There are three principal scientific drivers for the mission. First, the Dawn mission can capture the earliest moments in the origin of the Solar System, granting an insight into the conditions under which these objects formed. Second, Dawn determines the nature of the building blocks from which the terrestrial planets formed, improving scientific understanding of this formation. Finally, it contrasts the formation and evolution of two small planets that followed very different evolutionary paths, allowing scientists to determine what factors control that evolution.
Instruments
NASA's Jet Propulsion Laboratory provided overall planning and management of the mission, the flight system and scientific payload development, and provided the ion propulsion system. Orbital Sciences Corporation provided the spacecraft, which constituted the company's first interplanetary mission. The Max Planck Institute for Solar System Research and the German Aerospace Center provided the framing cameras, the Italian Space Agency provided the mapping spectrometer, and the Los Alamos National Laboratory provided the gamma ray and neutron spectrometer.- Framing camera – Two redundant framing cameras were flown. Each used a f/7.9 refractive optical system with a focal length of 150 mm. A frame-transfer charge-coupled device, a Thomson TH7888A, at the focal plane has 1024 × 1024 sensitive 93-μrad pixels, imaging a 5.5° x 5.5° field of view.
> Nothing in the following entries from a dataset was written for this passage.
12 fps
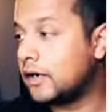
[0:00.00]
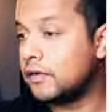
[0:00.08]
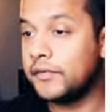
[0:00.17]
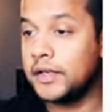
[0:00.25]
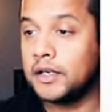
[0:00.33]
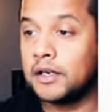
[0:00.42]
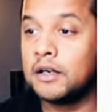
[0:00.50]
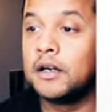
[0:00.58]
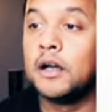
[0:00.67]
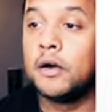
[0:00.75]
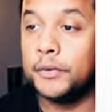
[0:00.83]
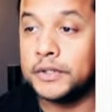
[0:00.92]
right over here,
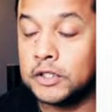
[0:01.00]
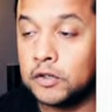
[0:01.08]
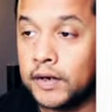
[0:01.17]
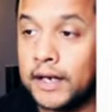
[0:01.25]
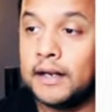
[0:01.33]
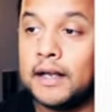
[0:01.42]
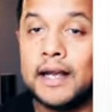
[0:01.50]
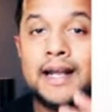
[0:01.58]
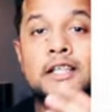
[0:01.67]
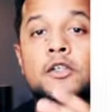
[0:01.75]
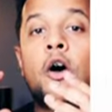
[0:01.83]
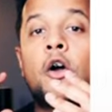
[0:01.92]
which is great. It
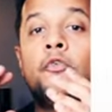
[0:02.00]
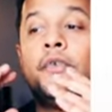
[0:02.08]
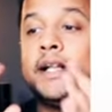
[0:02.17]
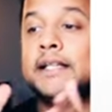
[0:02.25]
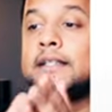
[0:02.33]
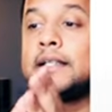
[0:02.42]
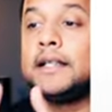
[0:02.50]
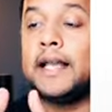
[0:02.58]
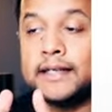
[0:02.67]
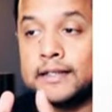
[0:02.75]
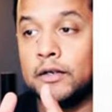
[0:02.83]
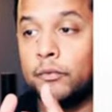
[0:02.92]
is already
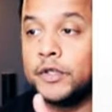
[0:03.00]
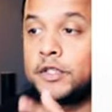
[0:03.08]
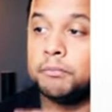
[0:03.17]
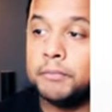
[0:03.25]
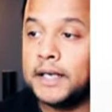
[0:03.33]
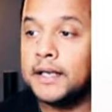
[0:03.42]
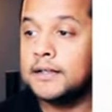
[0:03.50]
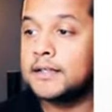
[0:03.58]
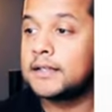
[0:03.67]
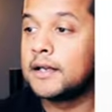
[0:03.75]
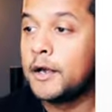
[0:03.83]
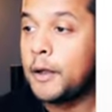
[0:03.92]
selected, which
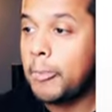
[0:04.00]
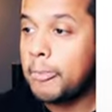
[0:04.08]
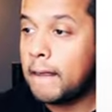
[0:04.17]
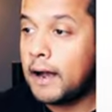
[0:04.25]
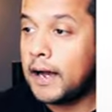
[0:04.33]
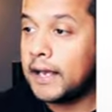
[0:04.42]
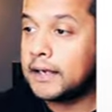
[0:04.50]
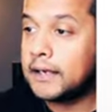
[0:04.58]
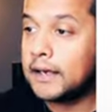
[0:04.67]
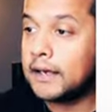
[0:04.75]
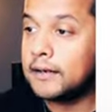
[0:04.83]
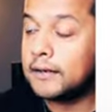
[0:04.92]
means I
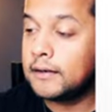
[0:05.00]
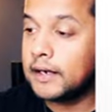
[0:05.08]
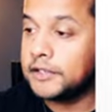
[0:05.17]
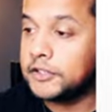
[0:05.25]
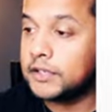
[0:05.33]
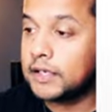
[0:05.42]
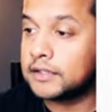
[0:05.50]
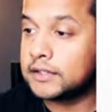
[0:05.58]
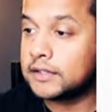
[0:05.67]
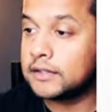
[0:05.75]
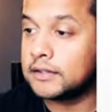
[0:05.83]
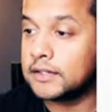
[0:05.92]
can
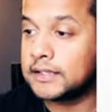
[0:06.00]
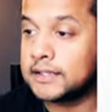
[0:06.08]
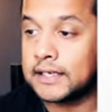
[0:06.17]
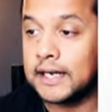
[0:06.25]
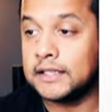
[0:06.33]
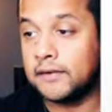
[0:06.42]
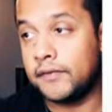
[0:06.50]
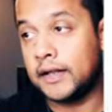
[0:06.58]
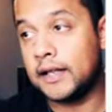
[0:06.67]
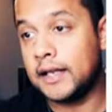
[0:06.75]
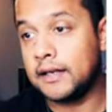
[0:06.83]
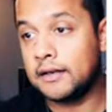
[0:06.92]
adjust the size if I
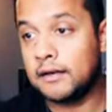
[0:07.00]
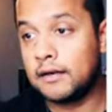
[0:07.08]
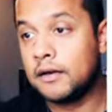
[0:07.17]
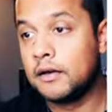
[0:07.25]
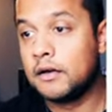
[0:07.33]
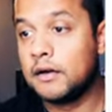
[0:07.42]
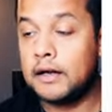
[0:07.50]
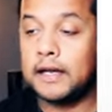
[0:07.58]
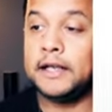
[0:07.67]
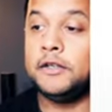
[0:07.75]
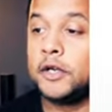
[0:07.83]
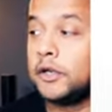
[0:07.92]
like.
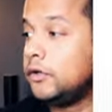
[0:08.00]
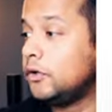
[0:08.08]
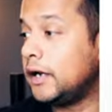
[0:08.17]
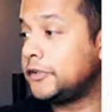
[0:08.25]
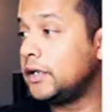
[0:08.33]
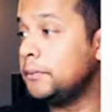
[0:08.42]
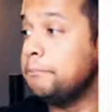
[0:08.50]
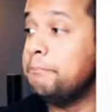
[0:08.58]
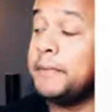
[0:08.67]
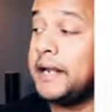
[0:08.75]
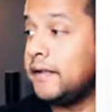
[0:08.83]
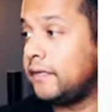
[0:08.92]
And you can do actually
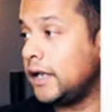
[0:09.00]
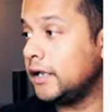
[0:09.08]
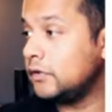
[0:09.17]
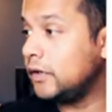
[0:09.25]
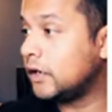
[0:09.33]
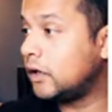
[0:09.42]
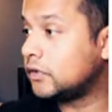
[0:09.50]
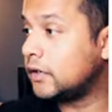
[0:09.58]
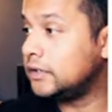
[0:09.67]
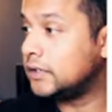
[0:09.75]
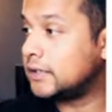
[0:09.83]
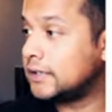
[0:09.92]
many things. You can also
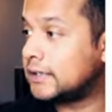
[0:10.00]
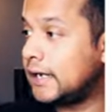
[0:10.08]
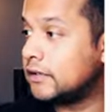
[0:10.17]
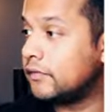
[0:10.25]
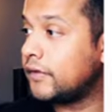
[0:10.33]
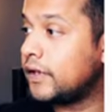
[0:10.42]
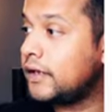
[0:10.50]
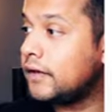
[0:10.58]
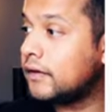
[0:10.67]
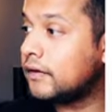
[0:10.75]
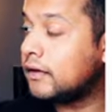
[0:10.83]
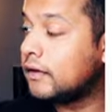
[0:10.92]
adjust the size over
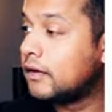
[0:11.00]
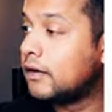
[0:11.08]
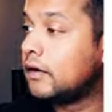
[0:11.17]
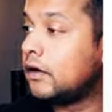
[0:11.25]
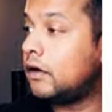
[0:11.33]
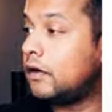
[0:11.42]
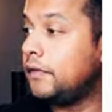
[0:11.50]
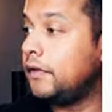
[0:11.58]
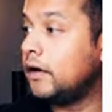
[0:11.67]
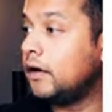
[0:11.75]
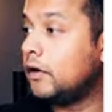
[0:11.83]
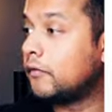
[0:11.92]
here on
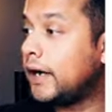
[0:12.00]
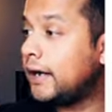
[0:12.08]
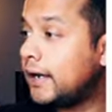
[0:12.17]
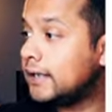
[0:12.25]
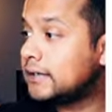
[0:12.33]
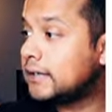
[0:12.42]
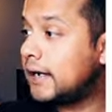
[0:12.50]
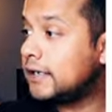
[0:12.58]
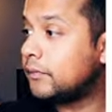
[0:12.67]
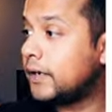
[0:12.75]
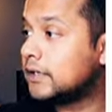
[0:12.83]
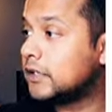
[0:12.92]
the right hand
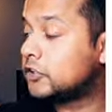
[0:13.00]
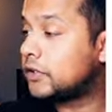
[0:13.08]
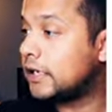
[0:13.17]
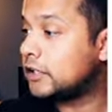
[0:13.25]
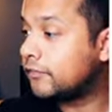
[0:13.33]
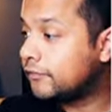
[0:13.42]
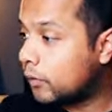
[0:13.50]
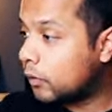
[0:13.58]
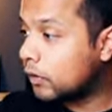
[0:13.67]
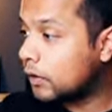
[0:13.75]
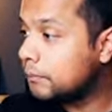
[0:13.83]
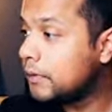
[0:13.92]
side where it says
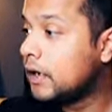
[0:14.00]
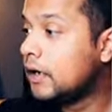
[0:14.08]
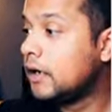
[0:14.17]
transform.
An 8-position filter wheel permits panchromatic and spectrally selective imaging. The broadest filter allows imaging at wavelengths from 400 to 1050 nm. The FC computer is a custom radiation-hardened Xilinx system with a LEON2 core and 8 GiB of memory. The camera offered resolutions of 17 m/pixel for Vesta and 66 m/pixel for Ceres. Because the framing camera was vital for both science and navigation, the payload had two identical and physically separate cameras for redundancy, each with its own optics, electronics, and structure.
- Visible and infrared spectrometer – This instrument is a modification of the visible and infrared thermal-imaging spectrometer used on the Rosetta and Venus Express spacecraft. It draws its heritage from the Saturn orbiter Cassinis visible and infrared mapping spectrometer. The spectrometer's VIR spectral frames are 256 × 432, and the slit length is 64 mrad. The mapping spectrometer incorporates two channels, both fed by a single grating. A CCD yields frames from 0.25 to 1.0 μm, while an array of HgCdTe photodiodes cooled to about 70 K spans the spectrum from 0.95 to 5.0 μm.
- Gamma Ray and Neutron Detector – This instrument is based on similar instruments flown on the Lunar Prospector and Mars Odyssey space missions. It had 21 sensors with a very wide field of view. It was used to measure the abundances of the major rock-forming elements and potassium, thorium, uranium, and water in the top 1 m of the surface of Vesta and Ceres.